Hobbs’s office did not respond to National Review’s emails requesting comment today. Nor has Hobbs addressed the veto elsewhere.
Hobbs’s most recent veto of the genomics legislation comes amid a broader reckoning with the activities of Chinese genomics firms, the most prominent of which is BGI Genomics.
While the Shenzhen-based biotech giant maintains that there is nothing untoward about its work, media reporting has revealed its ties to People’s Liberation Army researchers on experiments scrutinizing the genetic makeup of minority groups targeted by the Chinese Communist Party.
The Commerce Department has added four BGI subsidiaries to a blacklist barring Americans from transacting with those entities, and in 2021, the Pentagon placed BGI on its list of Chinese military companies operating in the United States.
Senator Tom Cotton and former Representative Mike Gallagher, both prominent China hawks, have previously warned that joint research between BGI and the PLA could inform the development of the latter’s bioweapons programs.
Lucci also pointed to Hobbs’s vetoes of other China-focused legislation in the most recent session of the Arizona state legislature, saying that “she has vetoed more legislation that would protect her state against the CCP than any other governor in the country.”
“Some of her vetoes are being issued on the days when the FBI is arresting CCP scientists for bringing bioweapons into the country.
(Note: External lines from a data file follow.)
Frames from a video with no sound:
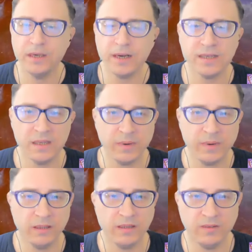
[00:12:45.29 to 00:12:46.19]
Разные
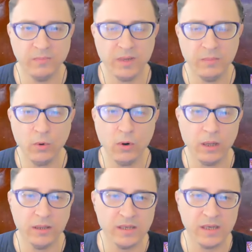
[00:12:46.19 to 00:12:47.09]
проекты. Это в Перми
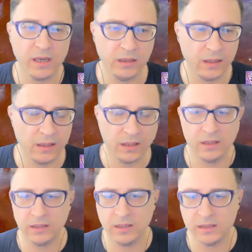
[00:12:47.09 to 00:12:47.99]
около десятка их
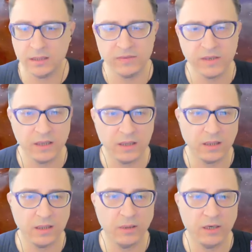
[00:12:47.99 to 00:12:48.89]
есть разных,
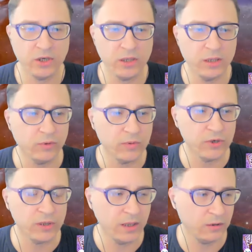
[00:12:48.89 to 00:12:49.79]
всяких и больших, в том
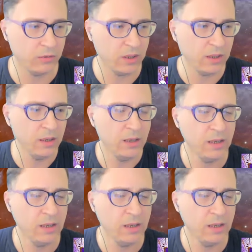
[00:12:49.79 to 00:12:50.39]
числе, которые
It’s completely unfathomable.”
In addition to two bills focused on land purchase restrictions for individuals and entities tied to China, Hobbs also vetoed a bill this session that would have prohibited the use of telecommunications technology manufactured in China.
Unlike her statement about the genomics, measure, however, Hobbs has described her opposition to the other legislation with somewhat more specificity.
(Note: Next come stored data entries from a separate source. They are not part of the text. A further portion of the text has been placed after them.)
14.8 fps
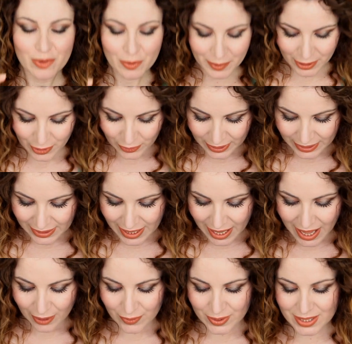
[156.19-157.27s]
più
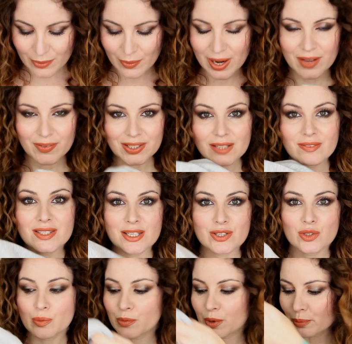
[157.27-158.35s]
piccolina e questa qua l'avete vista
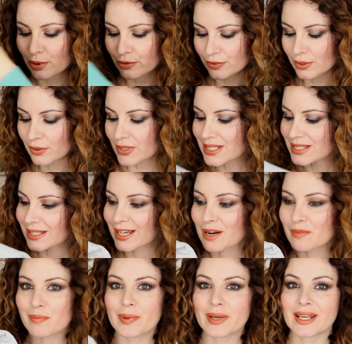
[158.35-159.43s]
sul mio profilo
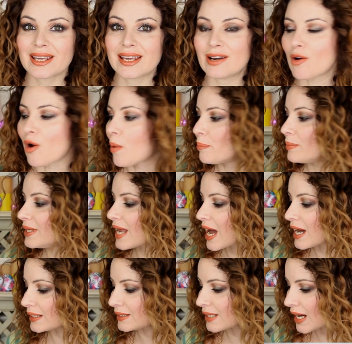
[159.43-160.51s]
Instagram perché l'ho
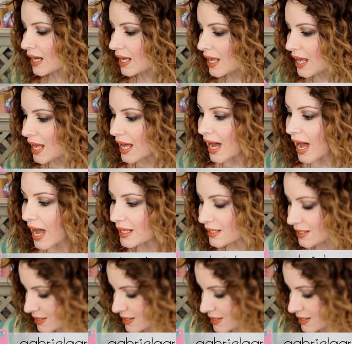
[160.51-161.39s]
abbinata agli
“This bill’s broad language would create undue difficulty for the business community and generate costs to taxpayers,” she wrote about the telecom security bill. Her veto letter about the land purchase restrictions was similarly more specific, warning both that it was not broad enough and that it could lead to “arbitrary enforcement.”
Hobbs has, at least in one case, demonstrated a willingness to reverse course on her opposition to China-related legislation. After last year vetoing the Arizona End Organ Harvesting Act, which bars insurers from granting coverage for transplants involving organs from China, she signed the bill last month.